====== INPUT MATERIAL ======
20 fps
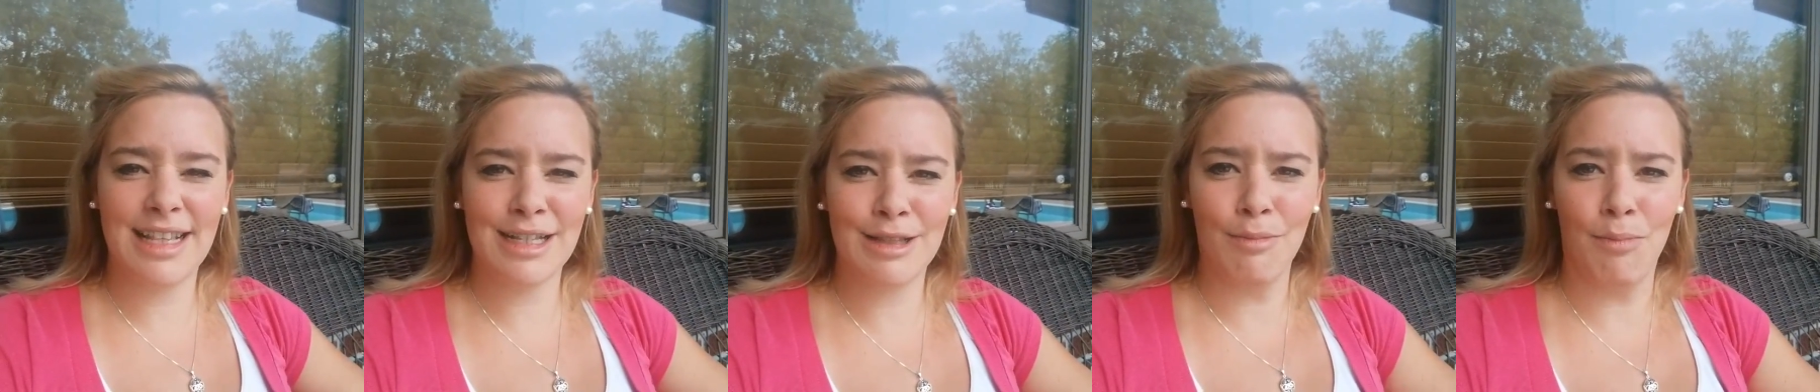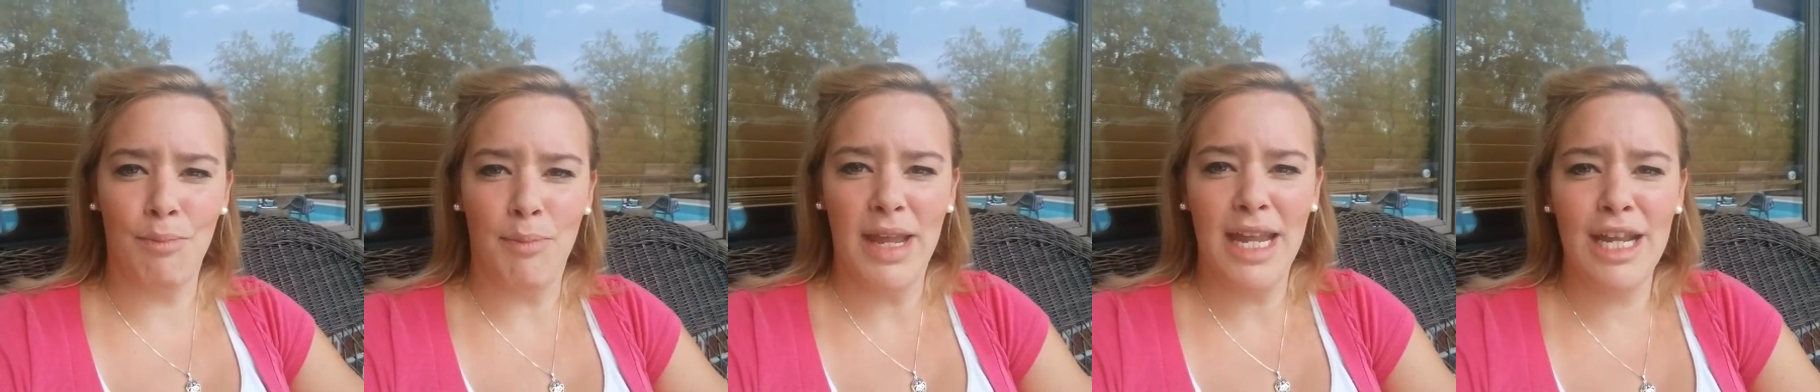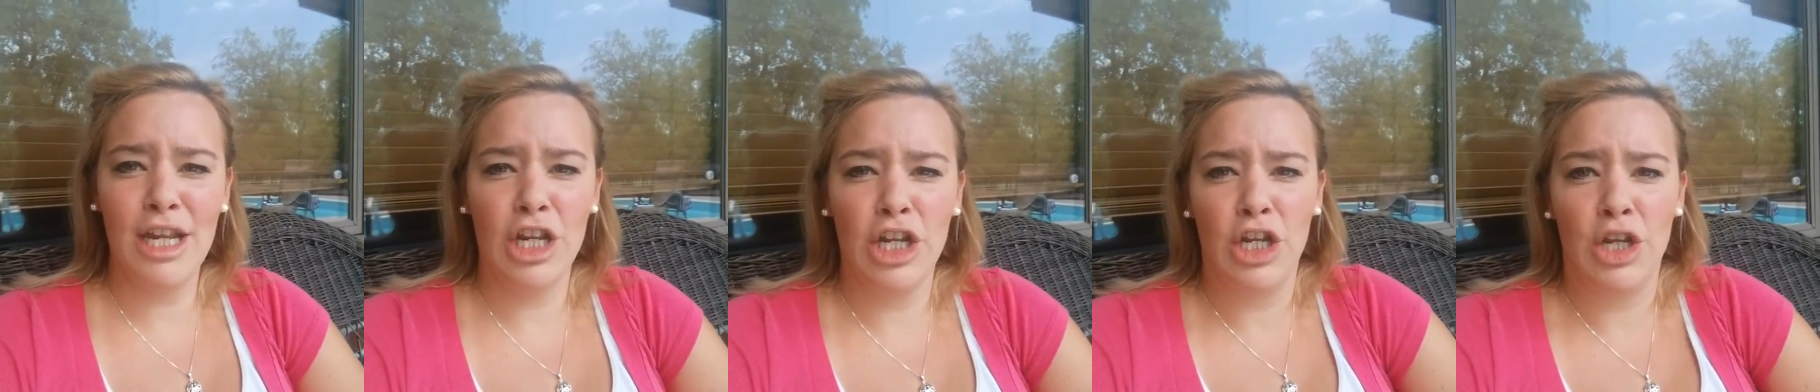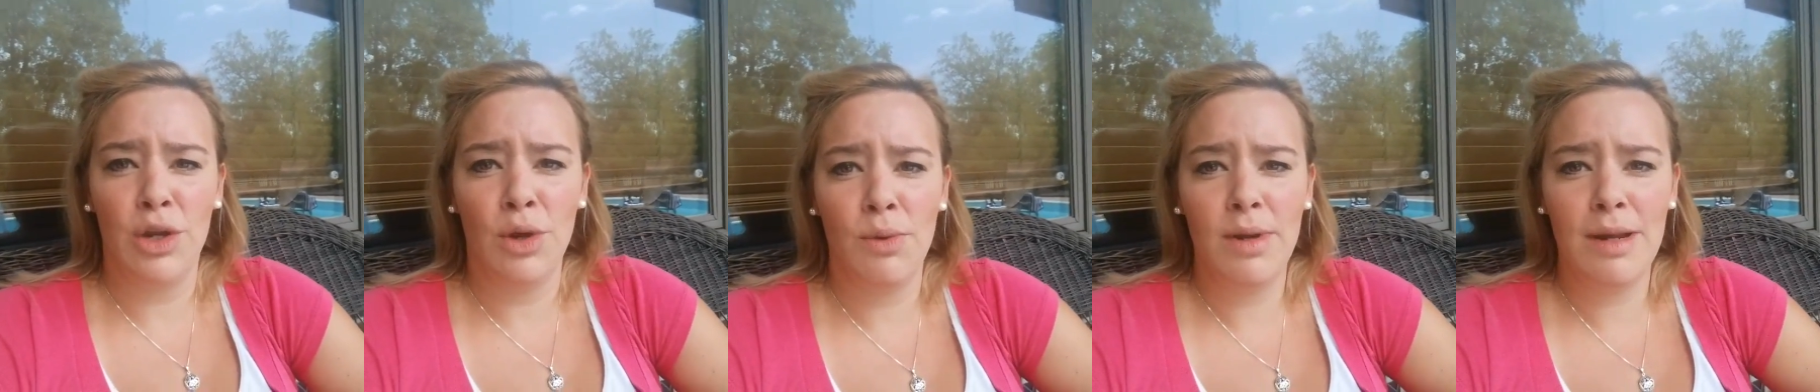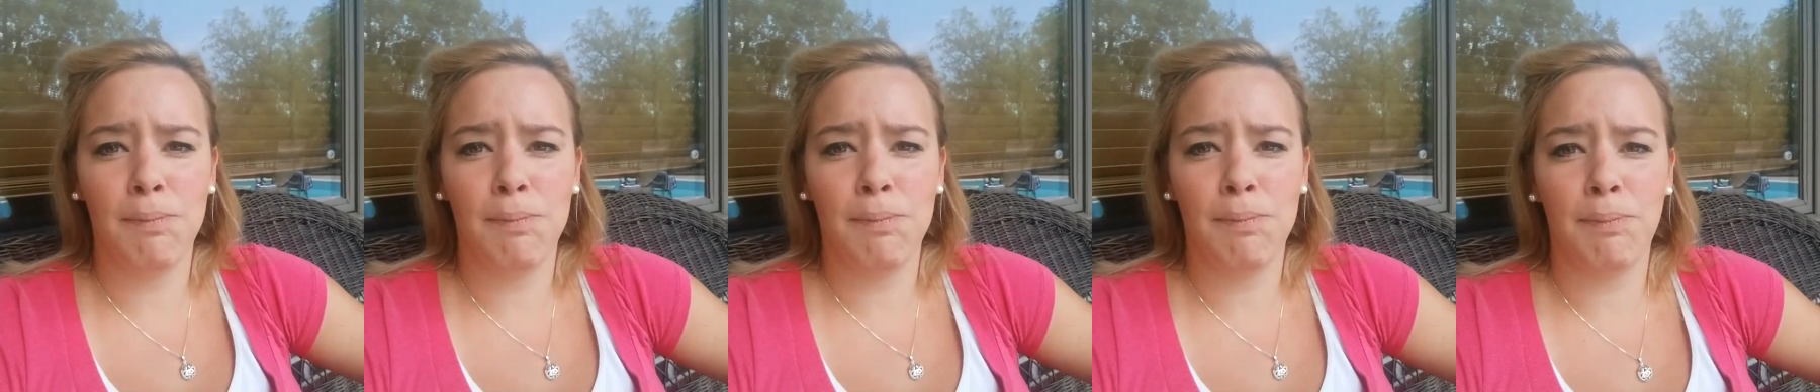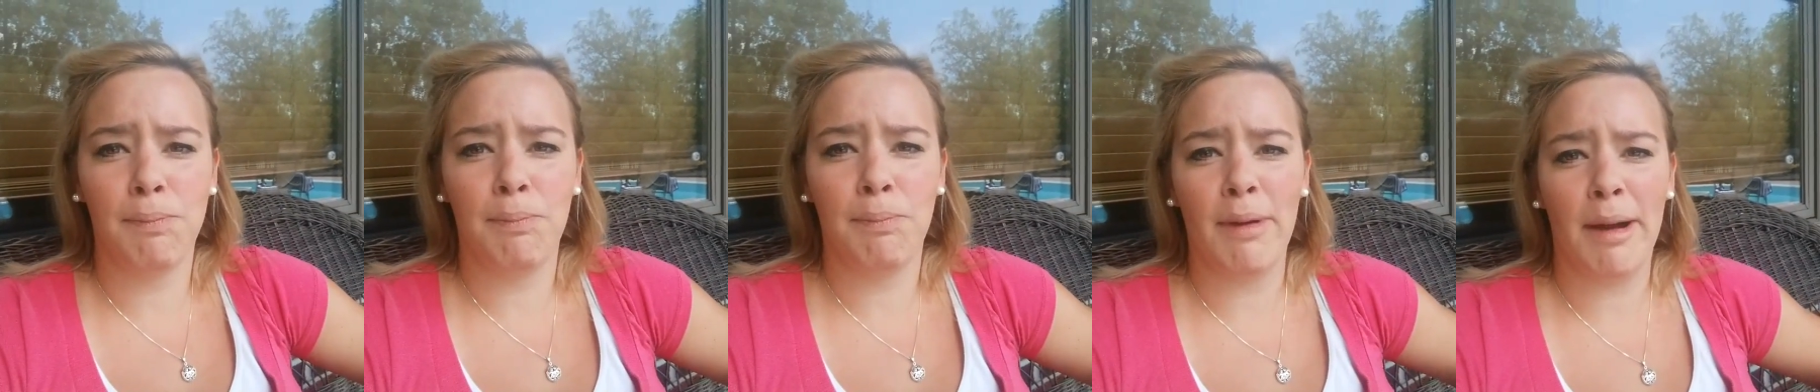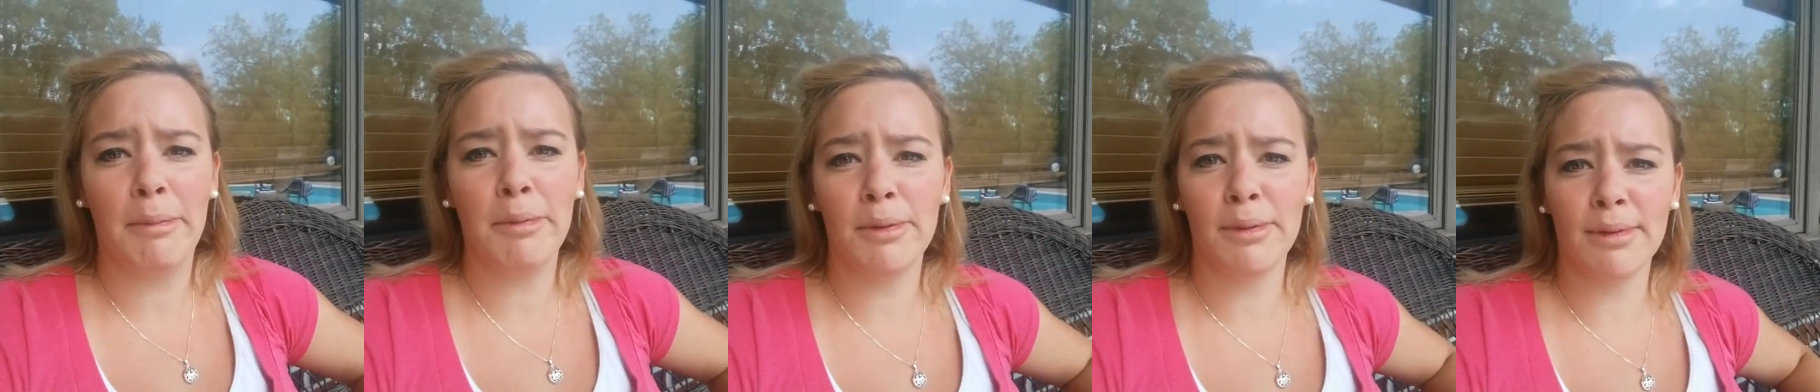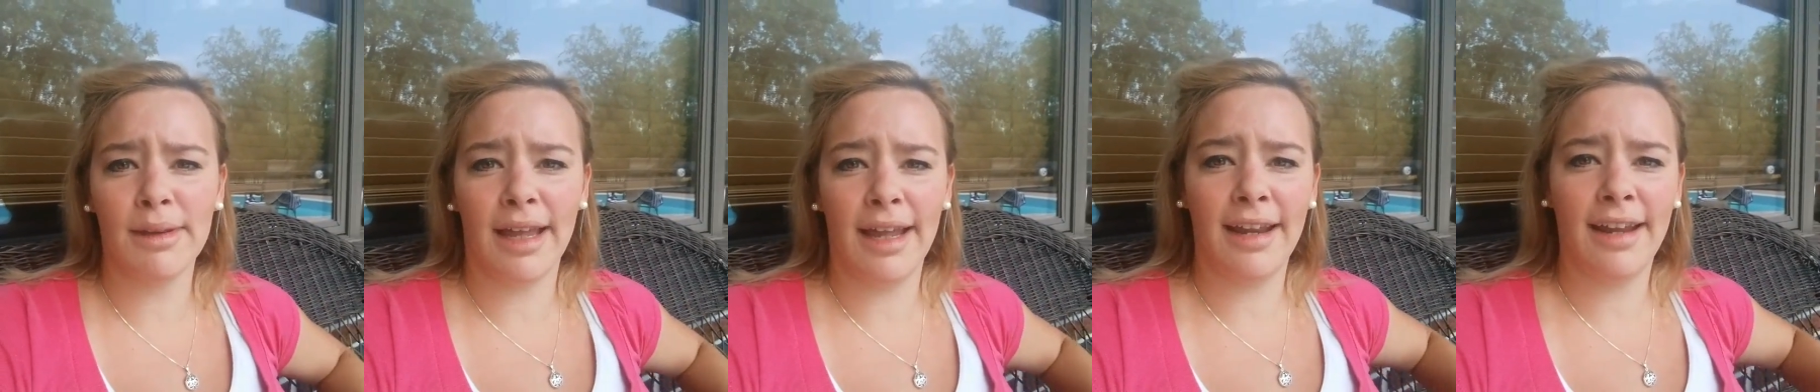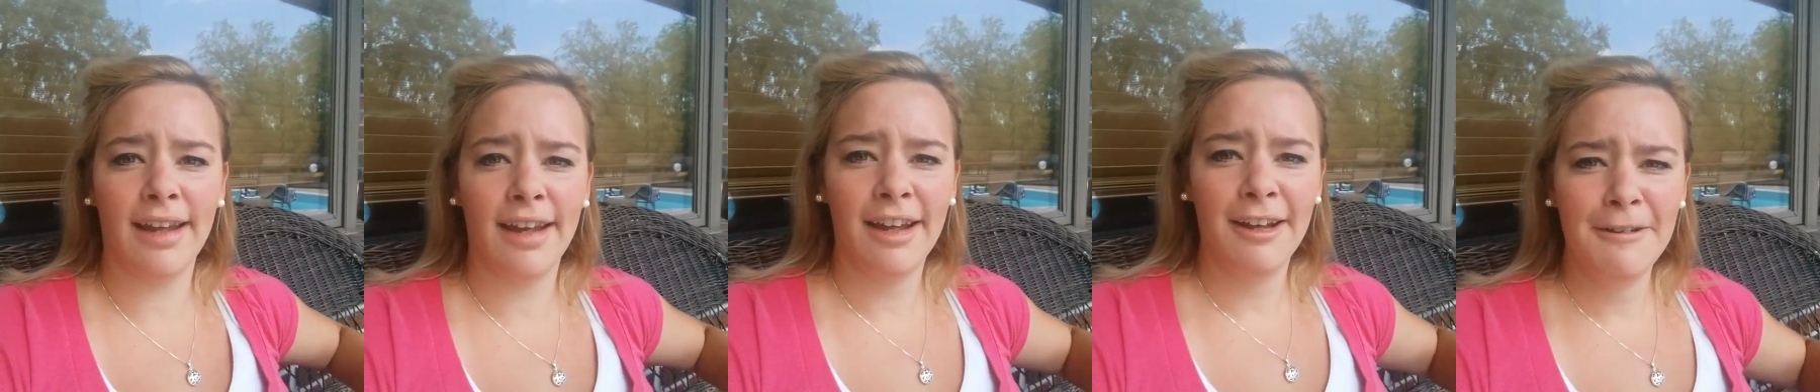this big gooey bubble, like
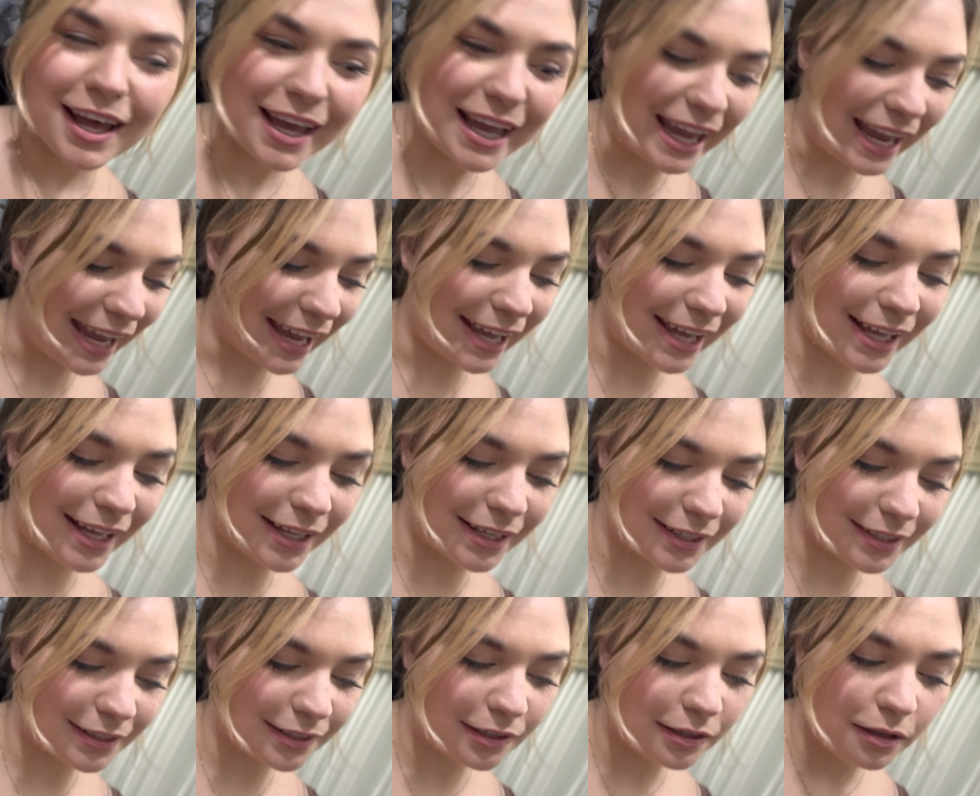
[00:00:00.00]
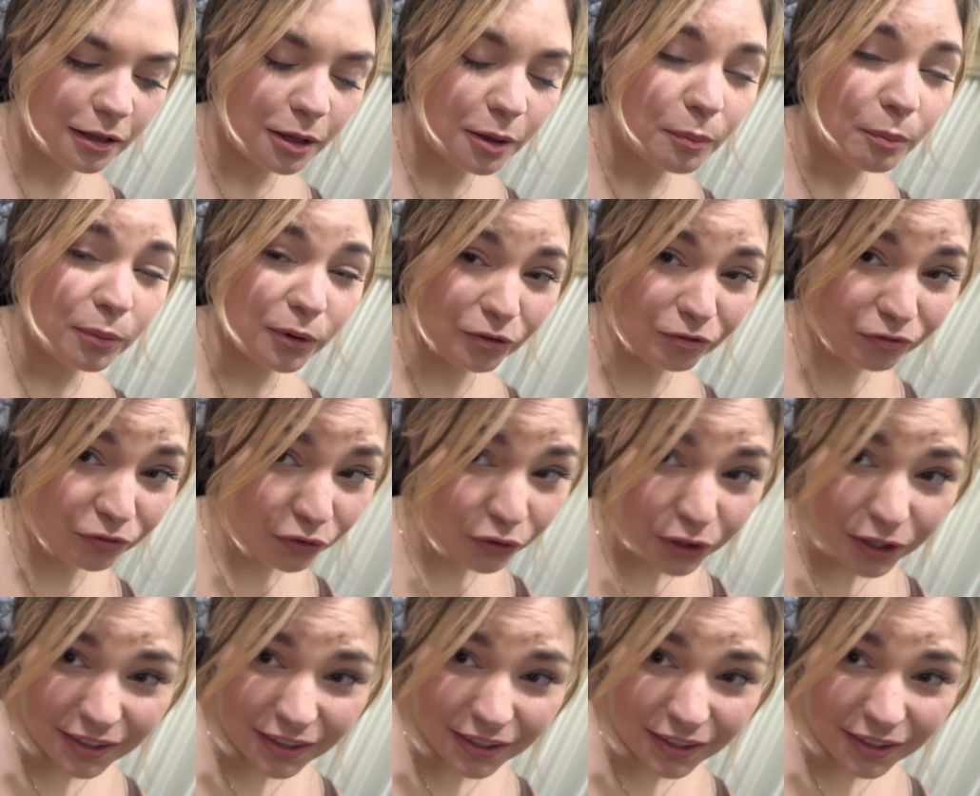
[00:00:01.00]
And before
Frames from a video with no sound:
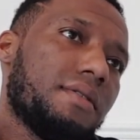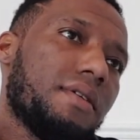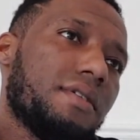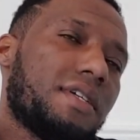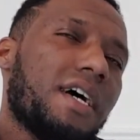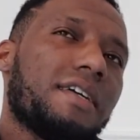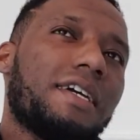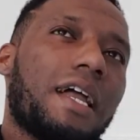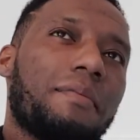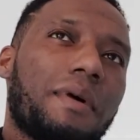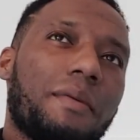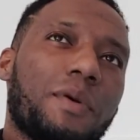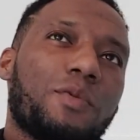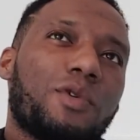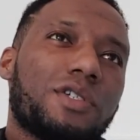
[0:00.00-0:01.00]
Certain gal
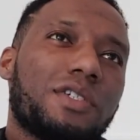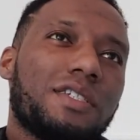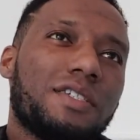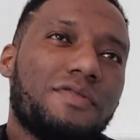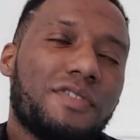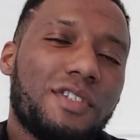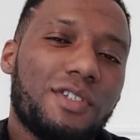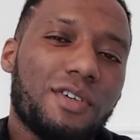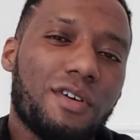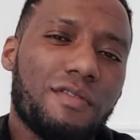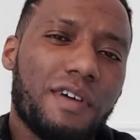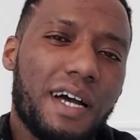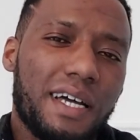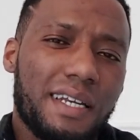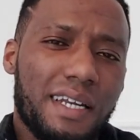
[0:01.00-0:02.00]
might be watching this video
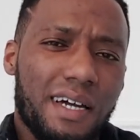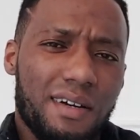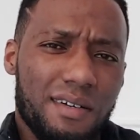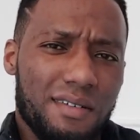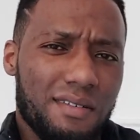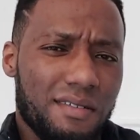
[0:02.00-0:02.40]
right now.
======
§ EXERCISE DIRECTIONS
Repeat every entry above exactly as written and omit any pictures it holds.

§ RESULT OF THE EXERCISE
20 fps
this big gooey bubble, like
[00:00:00.00]
[00:00:01.00]
And before
Frames from a video with no sound:
[0:00.00-0:01.00]
Certain gal
[0:01.00-0:02.00]
might be watching this video
[0:02.00-0:02.40]
right now.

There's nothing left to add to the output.